One possible suggestion, not without its own drawbacks:

Your background image is huge because you put all that blue background around it, expecting the browser (correctly) to just crop off what's in excess. You might consider cropping down the image to just the pertinent image, and set a background-color rule on the body to set the background color to the blue which will then fill any area that the background image doesn't cover. 

(This might be a good suggestion in any case since it will allow you to down-size your background image for faster loading).

Not a great solution to your problem though, since if the user make the window smaller than the cropped background image, it'll start doing the same weirdness. But at least it'll display ok if they don't make the window too small.

Any other HTML gurus out there got any ideas for a work-around?

My professional pride forces me to continue to ponder the issue. I'll let ya know if my feeble brain comes up with anything!

bear


----------



## bobbyfett (May 8, 2003)

Thanks for all your help BBear, it is a very strange problem that has to be a safari bug I can see no logic to why any one would want it to behave like that.

Good idea about cropping the image down and setting the background colour around it, didn't think of that...dooh Thats just good working practice.

As you say Bear if anyone else would like ago please do, but I don't fancy your chances. One bear with a sore head is quite enough ; )

Once again I can't THANK YOU enough for your troubles. I have submitted the page using the bug report so we can only hope somebody picks it up for the next release.

Bobbyfett


----------



## bobbyfett (May 8, 2003)

that is 'kin weird, it seems to be working ok now on my machine, something very spooky is going on.

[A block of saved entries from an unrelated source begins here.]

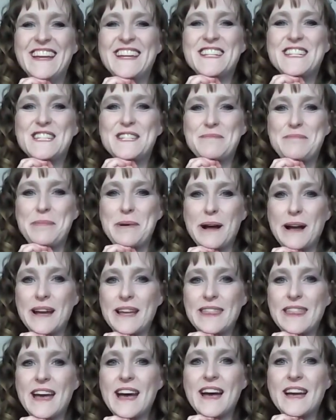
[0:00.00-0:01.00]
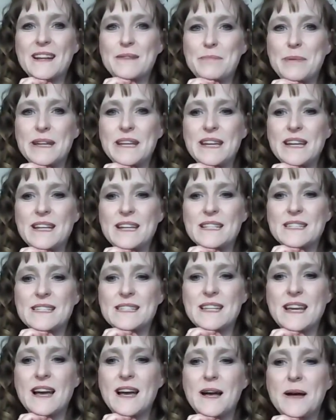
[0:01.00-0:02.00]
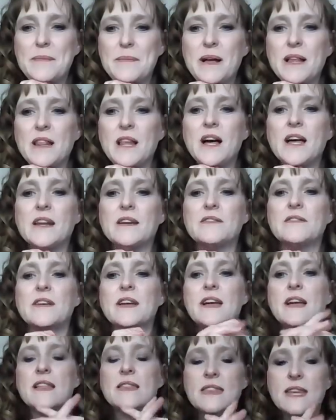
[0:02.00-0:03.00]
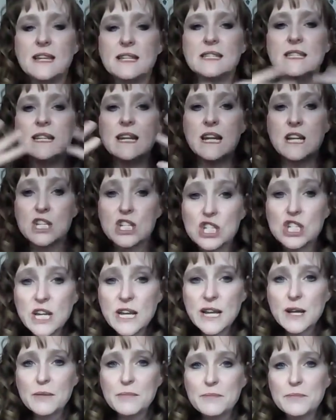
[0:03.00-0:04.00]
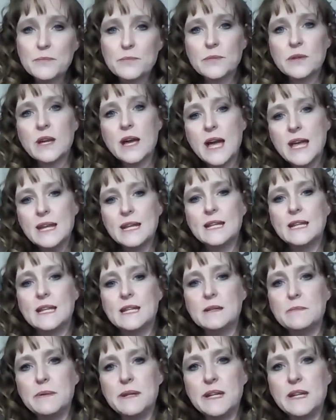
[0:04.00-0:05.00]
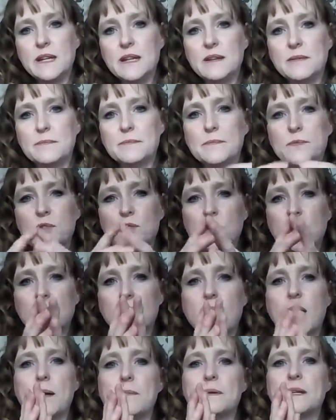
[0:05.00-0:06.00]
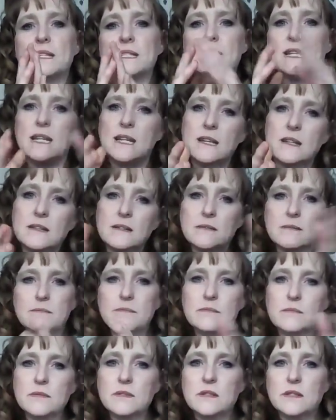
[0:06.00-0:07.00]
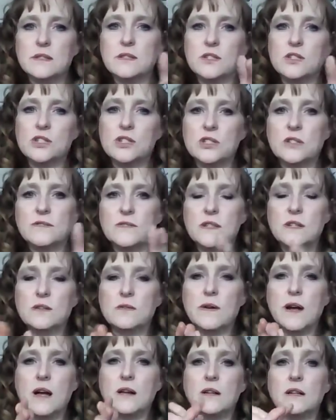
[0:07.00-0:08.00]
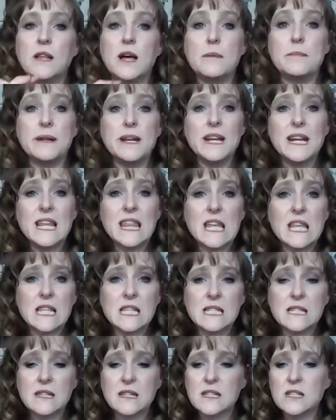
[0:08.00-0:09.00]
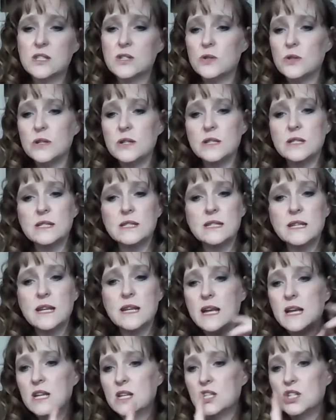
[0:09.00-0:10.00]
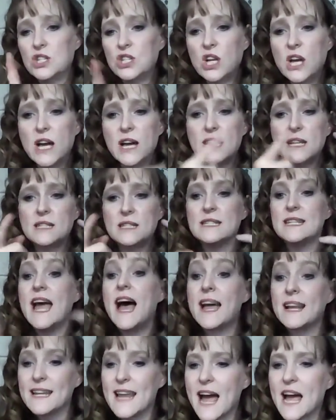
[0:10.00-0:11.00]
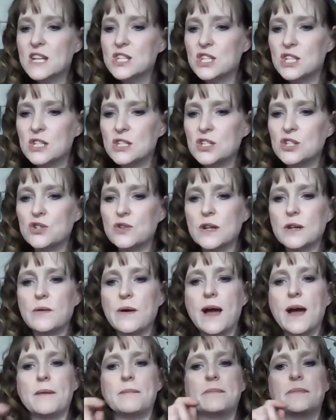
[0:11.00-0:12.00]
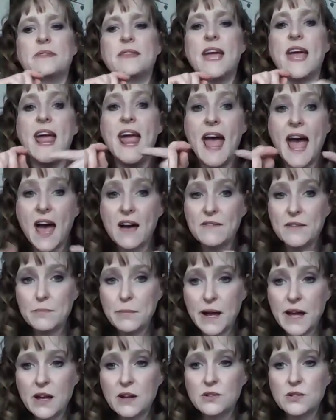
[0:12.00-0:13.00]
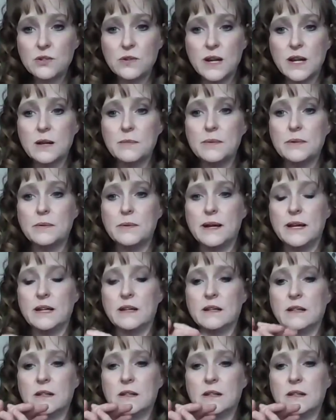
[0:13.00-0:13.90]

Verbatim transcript: to buy that because um, a lot of things that I ship kind of need to be shrink wrapped because they get shifted around a lot. But anything that's in the stores, just, yeah, National Shrink Wrap. They have a biodegradable one.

It is certainly not displaying the same as yesterday cause it is fine or perhaps I am going mad weeble click click.

I changed the code slightly by giving the image a preload, (which doesn't seem to work anyway) and reduced the image as suggested, but I haven't changed anything else.

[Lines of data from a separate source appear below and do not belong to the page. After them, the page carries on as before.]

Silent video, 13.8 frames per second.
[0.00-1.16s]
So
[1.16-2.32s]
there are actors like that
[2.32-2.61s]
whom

Oh well who am I to argue with the powers that be.

Bobbyfett


----------



## toast (May 8, 2003)

Can anyone make the *background-position* element work in Safari ? I've tried values (% and px) and absolutes (btootom left), it won't work.


----------



## Darkshadow (May 8, 2003)

It works for a page on my site in Safari.  Correctly displays the image at 0% 0% then repeats it down.  You can check it out here: Why Darkshadow? (I've posted this link before, it's how I got my name, my weird dream - I think you actually read it, Toast).

The only thing I can think of that might be different (and I'm not sure here) is that the style stuff is part of that html file rather than being linked to in a separate file (that's why I'm not sure, I don't know if you're linking to an extenal css file or not).


----------



## toast (May 8, 2003)

Yeah, I did read some time ago - but the use of background-position is not obvious on this page indeed


----------